[Start of Attachment]

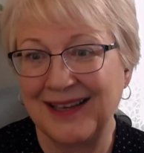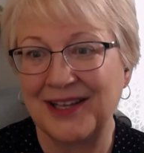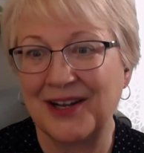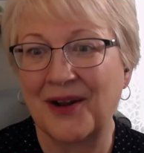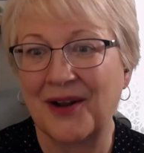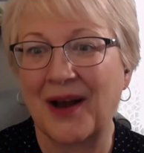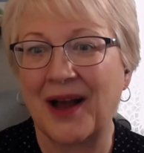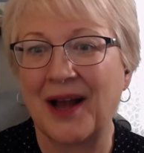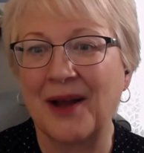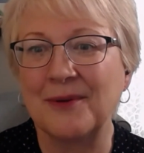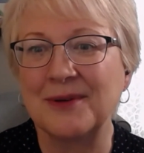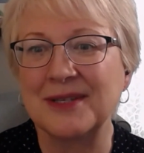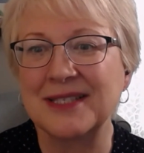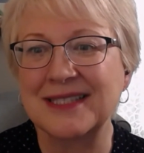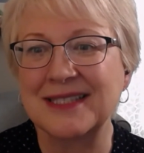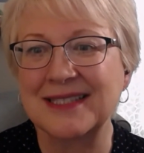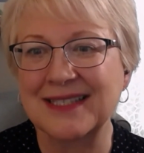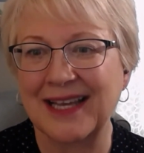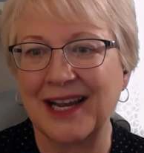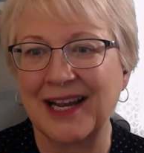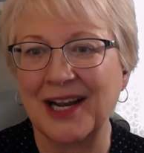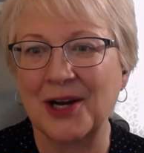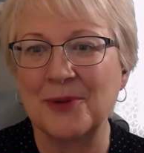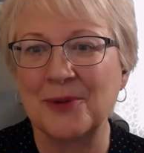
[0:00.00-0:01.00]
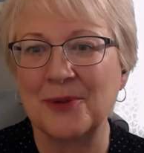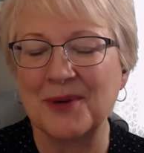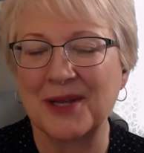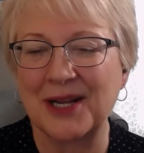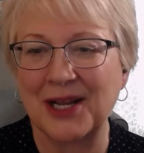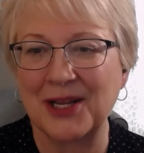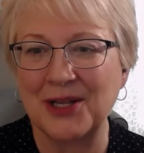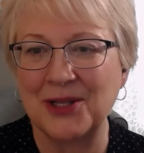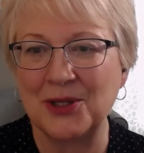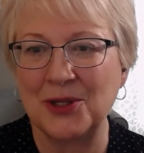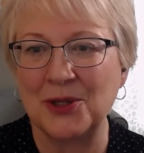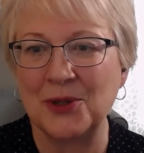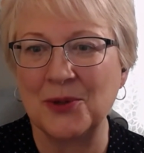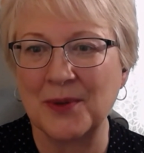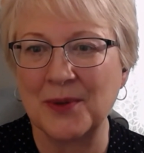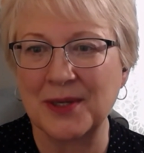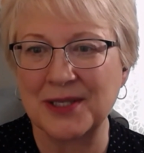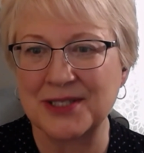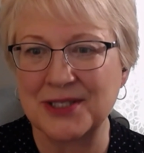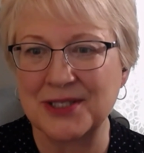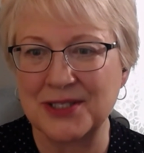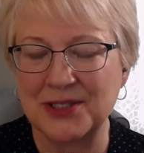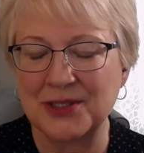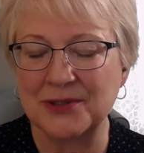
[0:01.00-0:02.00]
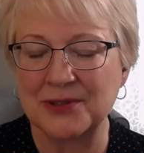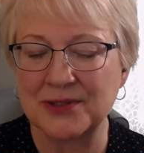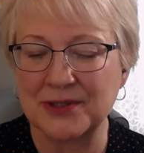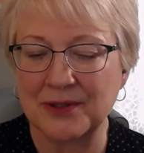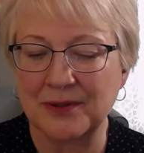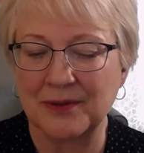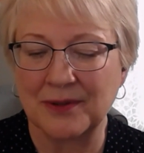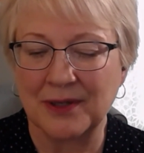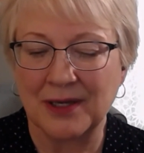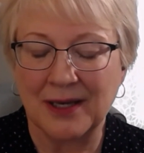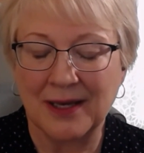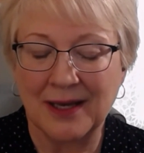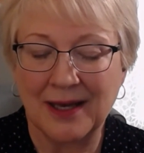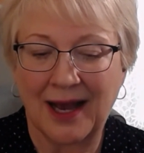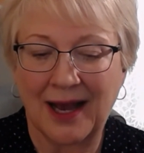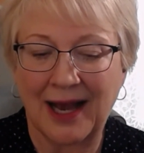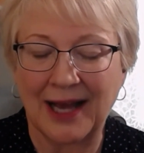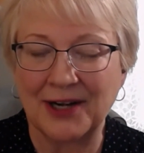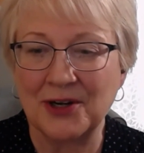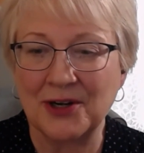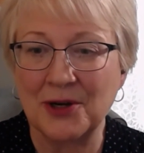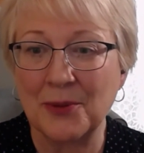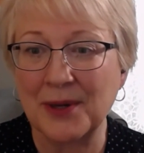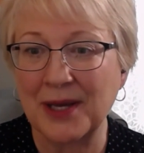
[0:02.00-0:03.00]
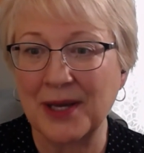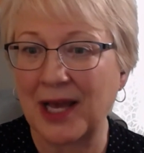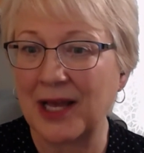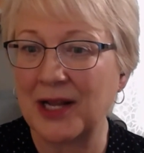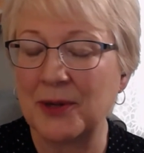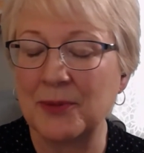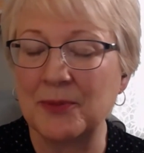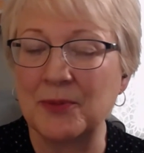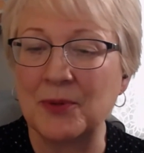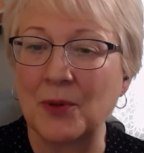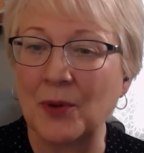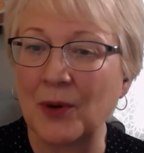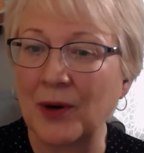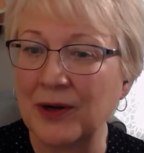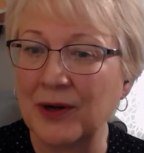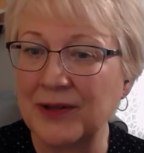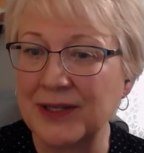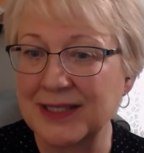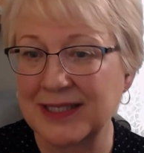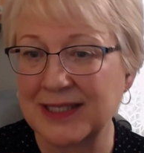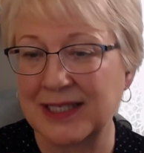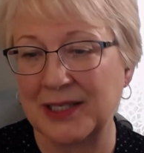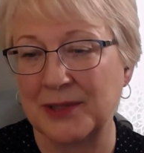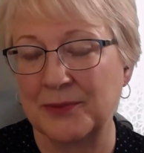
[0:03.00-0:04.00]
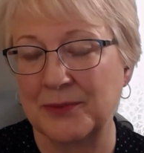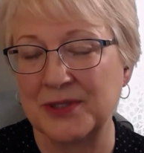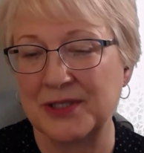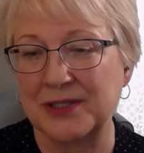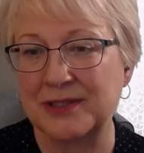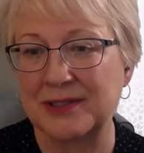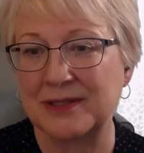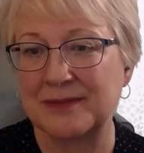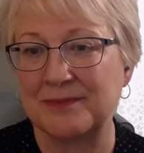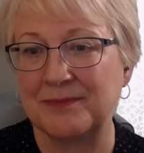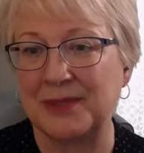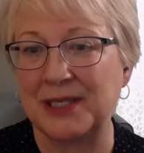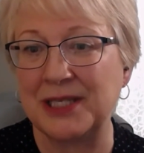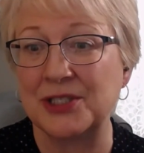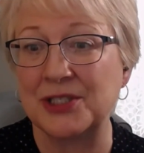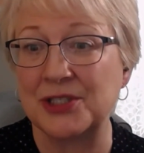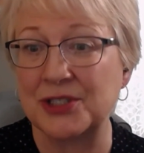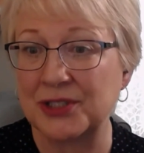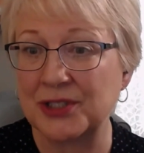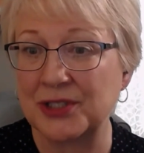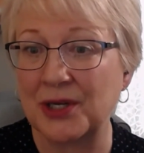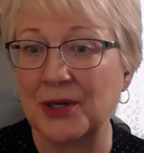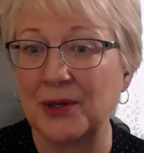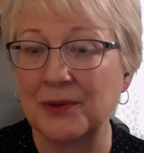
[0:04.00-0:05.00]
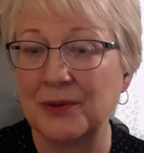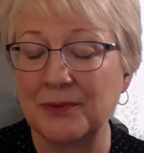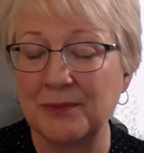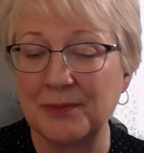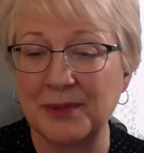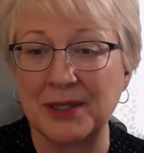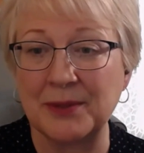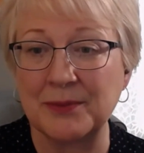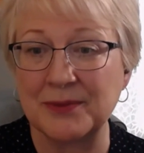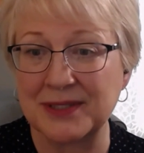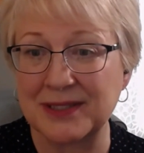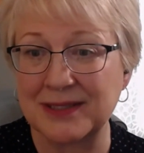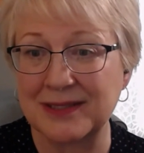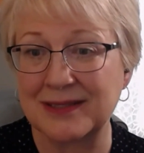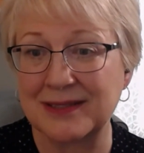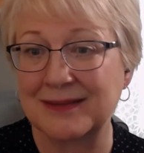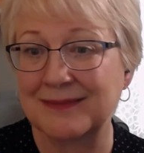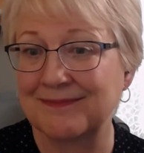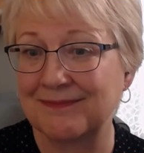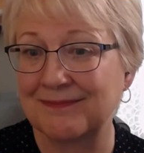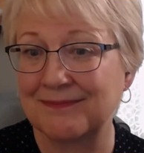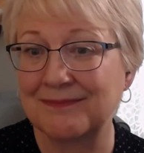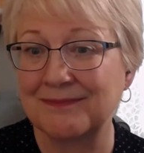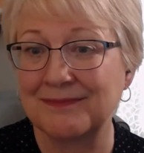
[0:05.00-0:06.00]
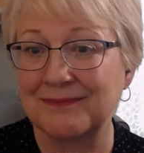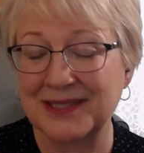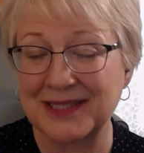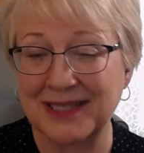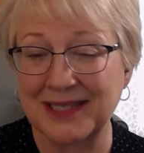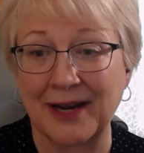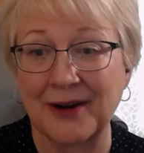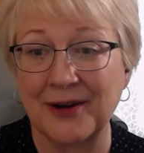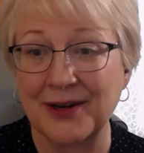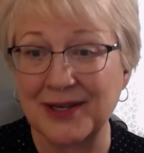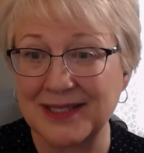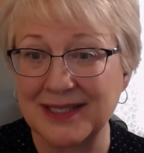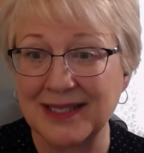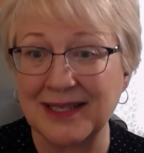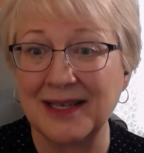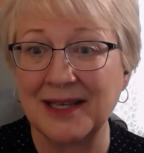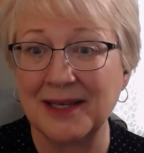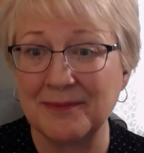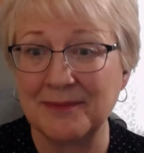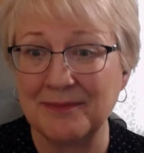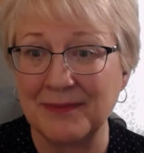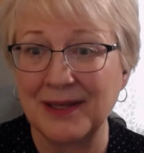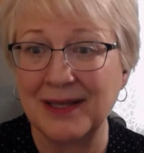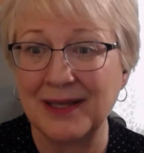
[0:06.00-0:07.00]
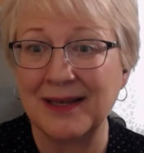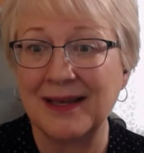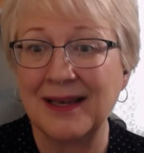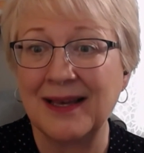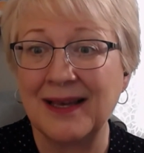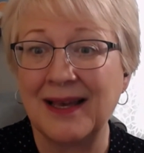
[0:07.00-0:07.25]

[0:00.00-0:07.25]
You know, I was scared, but I knew what to do. So I don't know what kind of porn this kid was being shown, but it was scary mm-hmm. to him.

[End of Attachment]

* [Goal of the exercise] Output all the records, word for word, with no pictures in the copy.

* [Answer below]
[0:00.00-0:01.00]
[0:01.00-0:02.00]
[0:02.00-0:03.00]
[0:03.00-0:04.00]
[0:04.00-0:05.00]
[0:05.00-0:06.00]
[0:06.00-0:07.00]
[0:07.00-0:07.25]

[0:00.00-0:07.25]
You know, I was scared, but I knew what to do. So I don't know what kind of porn this kid was being shown, but it was scary mm-hmm. to him.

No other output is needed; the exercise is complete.